Virtual methods of communication have also proven immensely helpful when it comes to players who are already on the roster.
The University of Michigan suspended all athletic activities on March 12. The football team was slated to begin spring practices the following week on March 17, but those never got underway.
Since that time, players have been doing workouts on their own and report back with results. They also are able to still do virtual meetings with their position groups and watch film. Brown said defensively, it also helps that his system has been in place at Michigan in the past four seasons. While things still change every year, the big-picture concepts by and large remain the same.
“For the bulk of our players, there's a good amount of consistency in terms of knowing what to do,” Brown said. “I would be more concerned if I was now the defensive coordinator at John Smith University and it was my first year on the job and I've had to go through this. Because I think that's gonna be a challenging scenario for guys across the country that are new on offense, or new on defense, or even special teams, for that matter.”
But while the program and college athletics in general have gotten by in the past couple of months with virtual methods of communication, that doesn’t mean they aren’t itching to get back to normal.
Earlier this week, the NCAA voted to allow voluntary on-campus athletic activities to resume in football and men's and women's basketball starting June 1.
But according to a Michigan football program spokesman, players returning to campus for workouts is multi-layered.
Beyond the NCAA vote, the state of Michigan would need to lift its stay-at-home order, which earlier this month was extended by Gov.

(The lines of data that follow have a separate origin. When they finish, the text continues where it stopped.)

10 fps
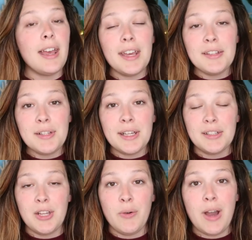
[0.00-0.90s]
As you
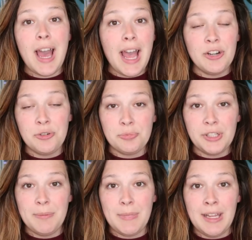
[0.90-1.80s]
guys know, I don't
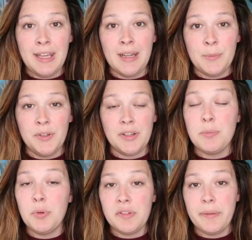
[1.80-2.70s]
breed my animals.
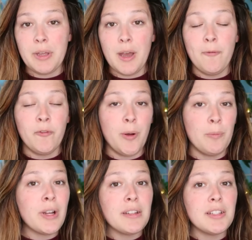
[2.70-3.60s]
Most of them come
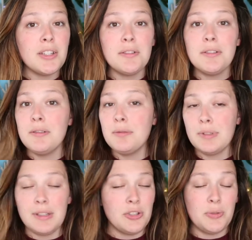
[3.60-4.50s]
from
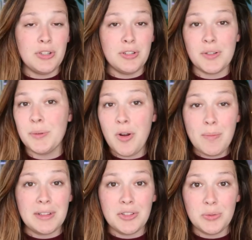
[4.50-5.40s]
rescue situations or
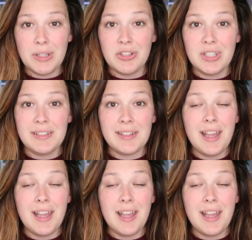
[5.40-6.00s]
rehoming situations,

Gretchen Whitmer until May 28. After the stay-at-home-order is lifted, they would need to wait until Whitmer gives the clearance allowing gyms and weight rooms to reopen. Following those two steps, it would then be up to the university and athletic department to give the final OK for players to return.

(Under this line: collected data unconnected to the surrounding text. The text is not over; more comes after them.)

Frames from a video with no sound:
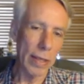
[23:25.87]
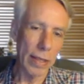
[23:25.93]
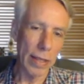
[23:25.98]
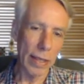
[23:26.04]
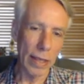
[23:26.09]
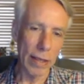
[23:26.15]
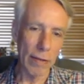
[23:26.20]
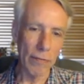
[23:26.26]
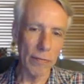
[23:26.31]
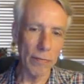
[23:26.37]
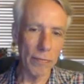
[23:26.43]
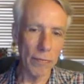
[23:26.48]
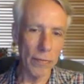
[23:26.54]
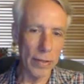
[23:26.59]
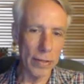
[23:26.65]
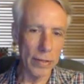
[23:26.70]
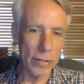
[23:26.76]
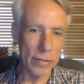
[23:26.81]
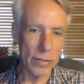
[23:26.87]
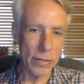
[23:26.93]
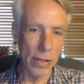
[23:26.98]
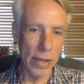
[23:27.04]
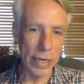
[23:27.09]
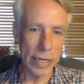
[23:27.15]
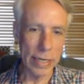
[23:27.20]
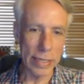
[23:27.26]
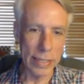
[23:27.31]
uh, as
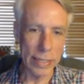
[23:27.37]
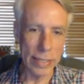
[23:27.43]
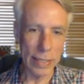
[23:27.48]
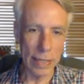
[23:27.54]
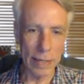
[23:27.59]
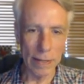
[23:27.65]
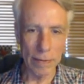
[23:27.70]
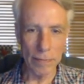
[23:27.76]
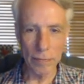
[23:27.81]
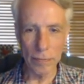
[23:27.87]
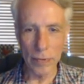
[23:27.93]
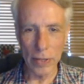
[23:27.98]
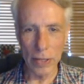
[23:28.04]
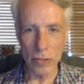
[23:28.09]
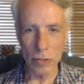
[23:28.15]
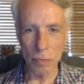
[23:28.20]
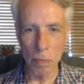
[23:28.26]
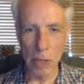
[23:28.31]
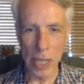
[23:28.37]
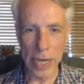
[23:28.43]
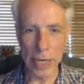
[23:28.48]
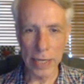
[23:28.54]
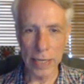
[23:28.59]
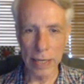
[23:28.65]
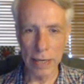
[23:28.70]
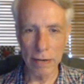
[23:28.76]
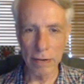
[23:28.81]
long as uh, as Black
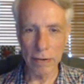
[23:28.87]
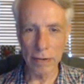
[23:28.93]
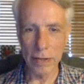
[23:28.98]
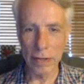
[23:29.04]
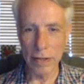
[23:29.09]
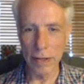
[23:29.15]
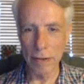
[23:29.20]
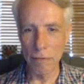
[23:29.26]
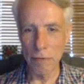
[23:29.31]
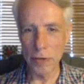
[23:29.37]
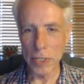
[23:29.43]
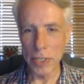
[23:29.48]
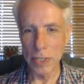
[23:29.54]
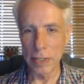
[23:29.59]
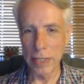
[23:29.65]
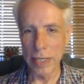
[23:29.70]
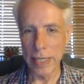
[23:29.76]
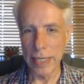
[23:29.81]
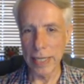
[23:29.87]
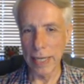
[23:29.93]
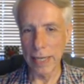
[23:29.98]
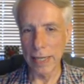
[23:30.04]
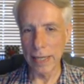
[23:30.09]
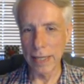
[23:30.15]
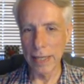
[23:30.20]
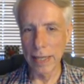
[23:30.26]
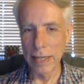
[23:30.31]
can efficiently
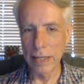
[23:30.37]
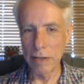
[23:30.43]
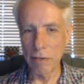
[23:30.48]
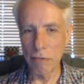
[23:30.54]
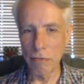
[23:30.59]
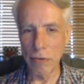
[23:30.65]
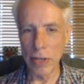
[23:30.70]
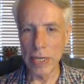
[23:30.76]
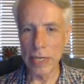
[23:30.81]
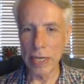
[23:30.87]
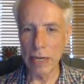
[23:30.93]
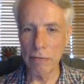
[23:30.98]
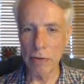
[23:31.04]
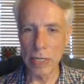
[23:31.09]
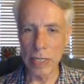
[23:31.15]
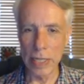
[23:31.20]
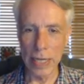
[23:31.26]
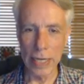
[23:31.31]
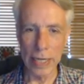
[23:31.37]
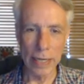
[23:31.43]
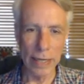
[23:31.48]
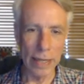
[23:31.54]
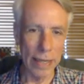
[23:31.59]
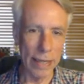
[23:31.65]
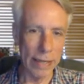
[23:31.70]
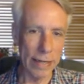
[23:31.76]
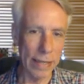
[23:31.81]
uh, defend everything,
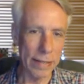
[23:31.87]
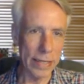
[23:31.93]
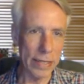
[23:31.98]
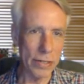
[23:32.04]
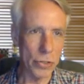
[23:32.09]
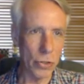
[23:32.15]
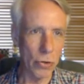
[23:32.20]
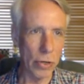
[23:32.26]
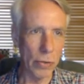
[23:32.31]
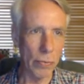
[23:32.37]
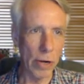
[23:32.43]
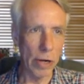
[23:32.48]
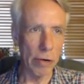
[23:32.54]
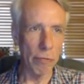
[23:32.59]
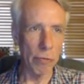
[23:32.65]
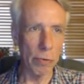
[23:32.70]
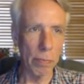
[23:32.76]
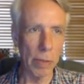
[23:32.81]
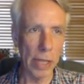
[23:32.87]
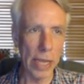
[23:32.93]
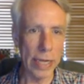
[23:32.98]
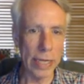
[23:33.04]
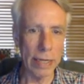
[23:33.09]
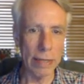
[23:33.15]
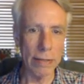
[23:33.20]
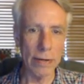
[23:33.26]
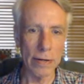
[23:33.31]
uh, nothing is going wrong for
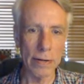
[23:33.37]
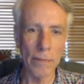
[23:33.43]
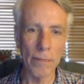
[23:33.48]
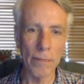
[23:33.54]
Black either.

With social-distancing practices in place, workouts and meetings will look different, with players and coaches spread out and in smaller groups.

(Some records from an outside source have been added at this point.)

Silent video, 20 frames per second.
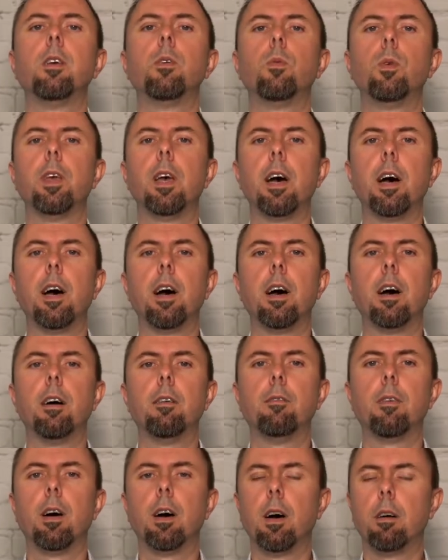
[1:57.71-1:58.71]
we
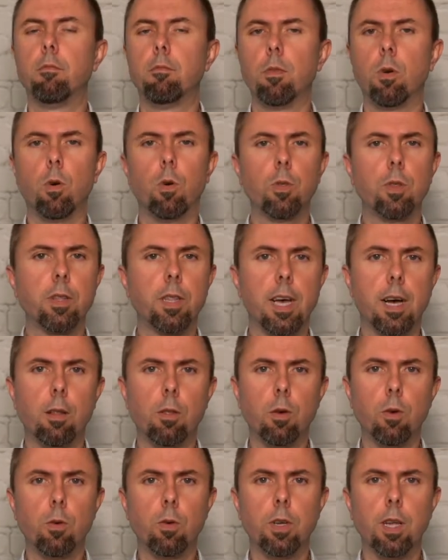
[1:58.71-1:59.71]
have all the
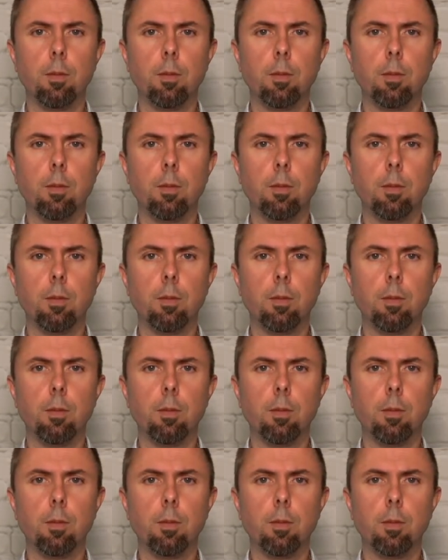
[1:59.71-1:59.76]
download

“Just meeting as a defensive staff, I'm not sure we're going to be able to just walk in Schembechler Hall and go back to our defensive staff room and think we're going to practice social distancing,” Brown said. “But we can go to the defensive team room and spread out in there and do that. It's going to require a small group meetings. So positionally that'll be an important piece. And you might have to wear a mask going into the building. I really don't know what's ahead of me, but I can tell you this: I'm looking forward to it and I'm excited about it. That I will tell you. I can't wait to coach football.
“We're just anxious, chomping to get back into the building and get back to some form of normalcy. Because I love my seat in that room when I’ve got the two screens and I just feel like I'm in my element there. Sitting in my spare bedroom on Cape Cod sometimes just doesn't cut it.”